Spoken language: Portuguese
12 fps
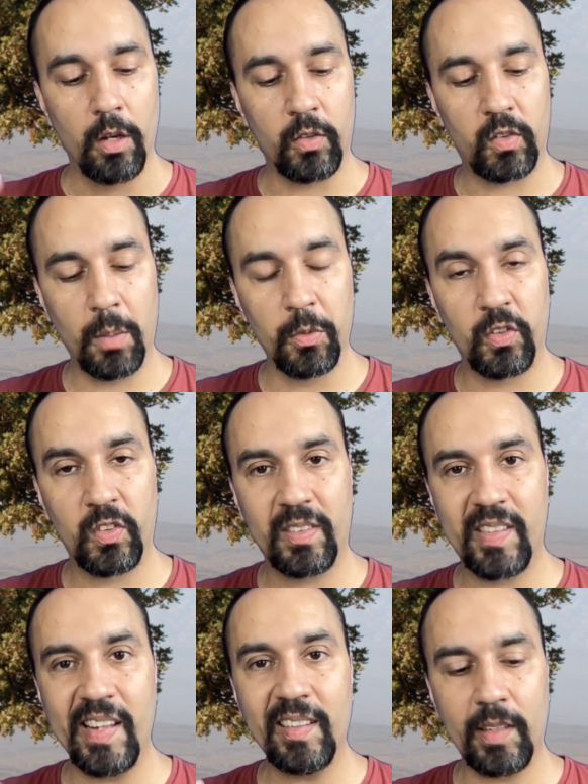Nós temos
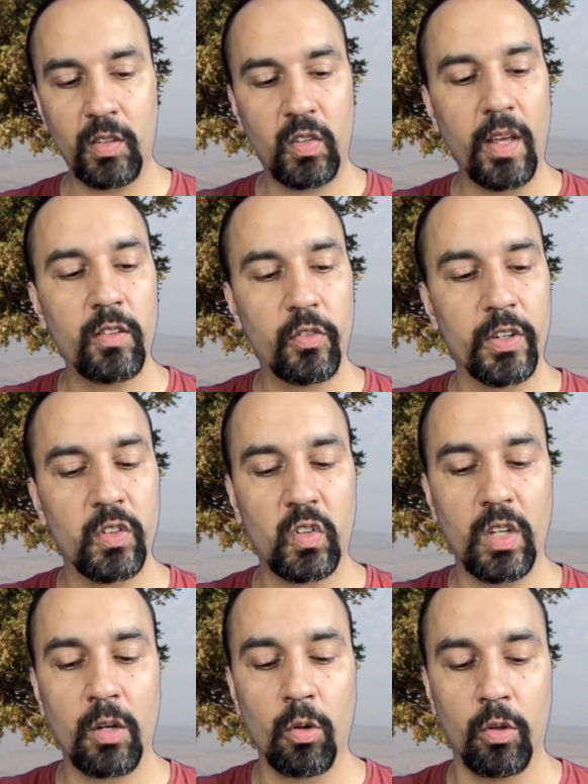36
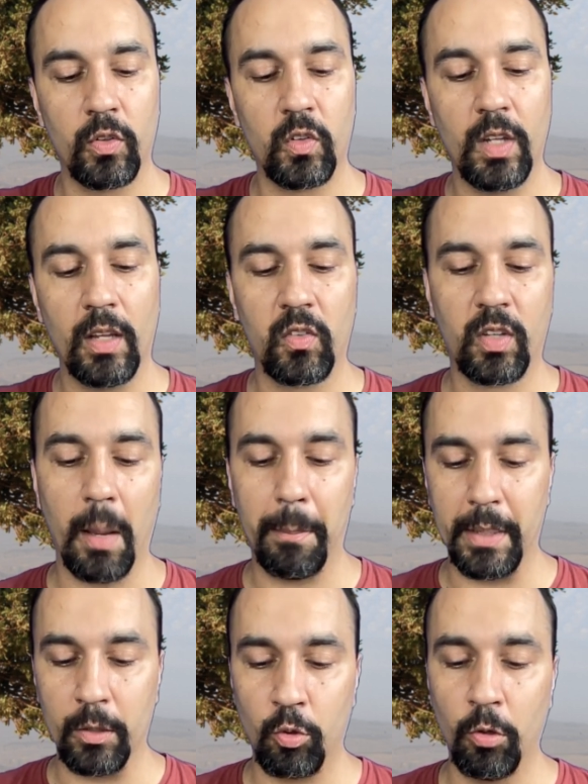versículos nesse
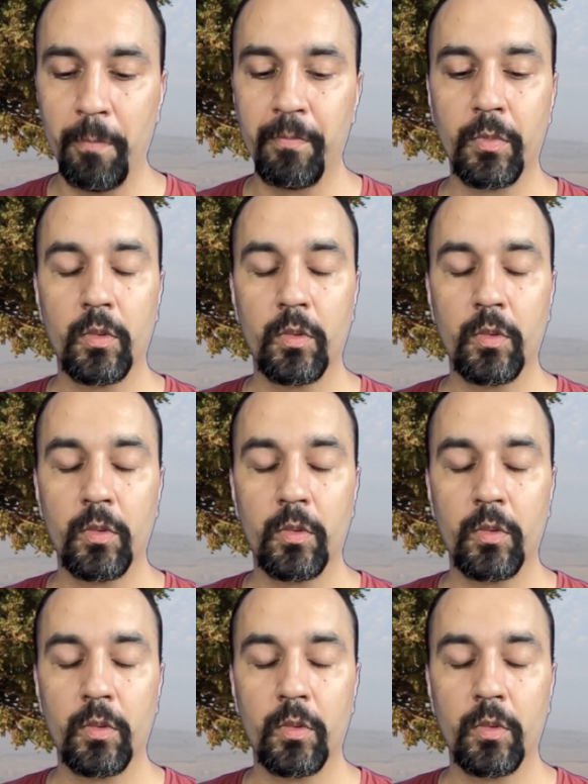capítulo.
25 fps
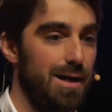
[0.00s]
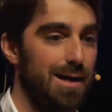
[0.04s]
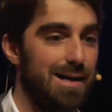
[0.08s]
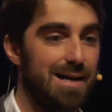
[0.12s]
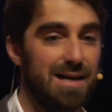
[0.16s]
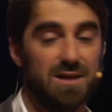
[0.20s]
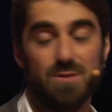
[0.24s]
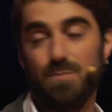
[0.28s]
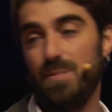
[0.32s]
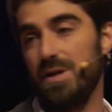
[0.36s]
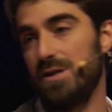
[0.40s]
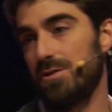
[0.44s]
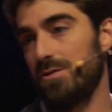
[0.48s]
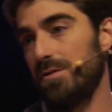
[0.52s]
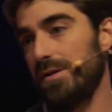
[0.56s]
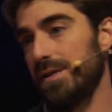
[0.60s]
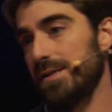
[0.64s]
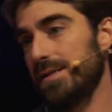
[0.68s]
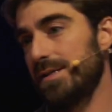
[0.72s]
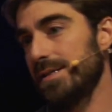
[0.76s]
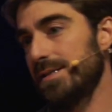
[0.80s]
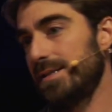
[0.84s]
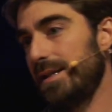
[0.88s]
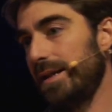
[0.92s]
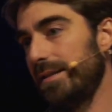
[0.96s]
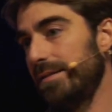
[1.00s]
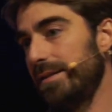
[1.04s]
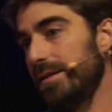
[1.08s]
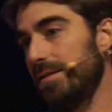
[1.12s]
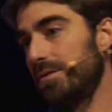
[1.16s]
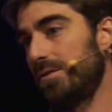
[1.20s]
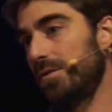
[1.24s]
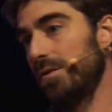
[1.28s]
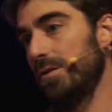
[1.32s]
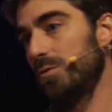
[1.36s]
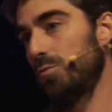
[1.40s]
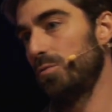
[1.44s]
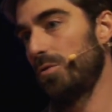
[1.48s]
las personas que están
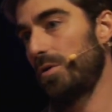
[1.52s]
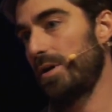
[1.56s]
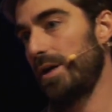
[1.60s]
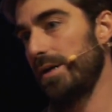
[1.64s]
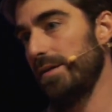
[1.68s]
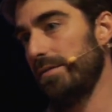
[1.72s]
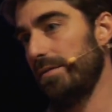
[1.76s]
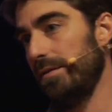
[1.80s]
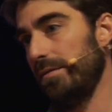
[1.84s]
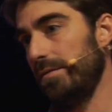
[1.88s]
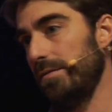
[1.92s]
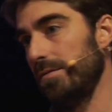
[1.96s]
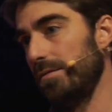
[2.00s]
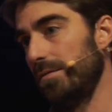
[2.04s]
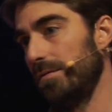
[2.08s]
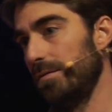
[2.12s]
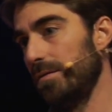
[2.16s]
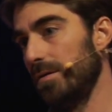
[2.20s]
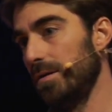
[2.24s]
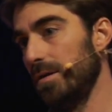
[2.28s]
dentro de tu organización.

============

▶ **Task statement**: Make an exact copy of every entry above, but keep the pictures out of it.

▶ **Solution to this problem**:
Spoken language: Portuguese
12 fps
Nós temos
36
versículos nesse
capítulo.
25 fps
[0.00s]
[0.04s]
[0.08s]
[0.12s]
[0.16s]
[0.20s]
[0.24s]
[0.28s]
[0.32s]
[0.36s]
[0.40s]
[0.44s]
[0.48s]
[0.52s]
[0.56s]
[0.60s]
[0.64s]
[0.68s]
[0.72s]
[0.76s]
[0.80s]
[0.84s]
[0.88s]
[0.92s]
[0.96s]
[1.00s]
[1.04s]
[1.08s]
[1.12s]
[1.16s]
[1.20s]
[1.24s]
[1.28s]
[1.32s]
[1.36s]
[1.40s]
[1.44s]
[1.48s]
las personas que están
[1.52s]
[1.56s]
[1.60s]
[1.64s]
[1.68s]
[1.72s]
[1.76s]
[1.80s]
[1.84s]
[1.88s]
[1.92s]
[1.96s]
[2.00s]
[2.04s]
[2.08s]
[2.12s]
[2.16s]
[2.20s]
[2.24s]
[2.28s]
dentro de tu organización.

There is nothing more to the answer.